Я засмеялся, и она тоже. Нам обоим смерть казалась серьезной темой. Нам предстояло быть вместе всегда и еще один день – le jour le plus long [самый долгий день (фр.)], как мы говорили.
Думаю, что, хотя доктор Фишер больше не давал о себе знать, мысль о нем все это время таилась где-то в глубине моего сознания, потому что однажды ночью я увидел его во сне как наяву. Он был в костюме и стоял у открытой могилы. Я смотрел на него с другой стороны ямы и крикнул ему с насмешкой: «Кого вы хороните, доктор? Это натворил ваш „Букет Зуболюба“?» Он поднял глаза и взглянул на меня. Он плакал, и я почувствовал в его слезах горький упрек. Вскрикнув, я проснулся и разбудил Анну-Луизу.
Странно, как мы можем весь день находиться под впечатлением сна. Доктор Фишер сопровождал меня на работу; он заполнял минуты бездействия между двумя переводами – и он все время был печальным доктором Фишером из моего сна, а не надменным доктором Фишером, который у меня на глазах сидел во главе стола со своим безумным ужином, издевался над гостями и заставлял их обнажать свою позорную жадность.
В тот вечер я сказал Анне-Луизе:
– Тебе не кажется, что мы слишком суровы к твоему отцу?
– Что ты хочешь этим сказать?
– Он, должно быть, очень одинок в этом большом доме у озера.
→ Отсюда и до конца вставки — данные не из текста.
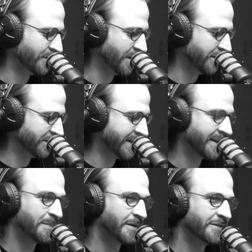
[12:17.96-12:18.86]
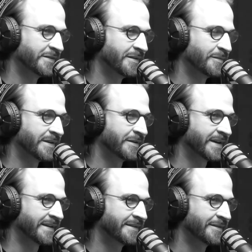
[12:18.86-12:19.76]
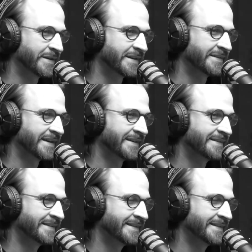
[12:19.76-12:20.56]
Do you ever take it personal when you get criticized?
– У него есть друзья, – сказала она. – Ты с ними познакомился.
– Они ему не друзья.
– Он сделал их такими, какие они есть.
Тогда я рассказал ей про свой сон. На что она ответила:
– Может быть, это была могила моей матери.
– Он там был?
– Ну да, он там был, но слез я не видела.
– Могила была открыта. Во сне там не было ни гроба, ни священника, ни провожающих, только он сам, если не считать меня.